Et il y a toutes celles, tous ceux qui, abasourdis, ont suivi ce soir-là, sur les petits écrans d’avant les réseaux d’information continue, une histoire si inimaginable qu’on ne savait trop comment la raconter — il a d’ailleurs fallu du temps pour que la lecture féministe des événements, pourtant flagrante, ait droit de cité. Mais en ce froid soir de décembre, les auditeurs, les auditrices étaient bien trop touchés, surpris, bouleversés pour être de simples spectateurs : pour eux et elles aussi, 25 ans plus tard, les lieux, les émotions, les pensées reviennent comme si le 6 décembre 1989 et les jours qui ont suivi, c’était hier.
Mais il y a aussi les autres qui en 1989 n’étaient pas nés, même pas pensés. Celles et ceux qui n’ont pas 25 ans et qui aujourd’hui sont aux études à Poly, dans les universités, au cégep. Ou au travail dans des milieux toujours plus mixtes. Que savent-ils au juste de la tuerie de Polytechnique ? Elle ne fait pas partie des manuels d’histoire, mais les commémorations tout comme la bataille des victimes et de leurs proches pour le contrôle des armes à feu (il fallait bien faire quelque chose) maintiennent le souvenir. Qu’en retiendront-ils ? La suite leur appartiendra, mais gageons que l’immensité des défis à relever dans l’incessante quête de l’égalité entre les hommes et les femmes contribuera à ce que le 6 décembre ne meure pas.
Pour le moment, ces 25 ans qui font une génération ne sont pas encore le temps de la froide distance.
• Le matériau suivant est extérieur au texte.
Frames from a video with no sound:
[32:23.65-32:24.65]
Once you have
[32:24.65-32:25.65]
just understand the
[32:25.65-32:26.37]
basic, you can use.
Vous le constaterez en lisant ce cahier — que nous avons voulu au regard large, y ajoutant un précieux échange de textes avec The Gazette, l’enrichissant de blocs d’information et d’éléments visuels dans nos éditions Internet et tablette — : sous l’analyse couvent les sentiments. Comment faire autrement quand l’actualité rappelle si souvent que la place des femmes au travail, dans les lieux de pouvoir, sur la scène publique n’est toujours pas un acquis ; que la violence contre les femmes, camouflée sous des dehors de séduction ou s’affichant carrément comme agression, reste un fléau dont on ne mesure toujours pas l’ampleur.
Et pourtant, 25 ans plus tard, les femmes ne sont pas rentrées chez elles, et de nombreux hommes marchent à leurs côtés. Le féminisme crée un monde meilleur. Le 6 décembre doit aussi servir à le rappeler.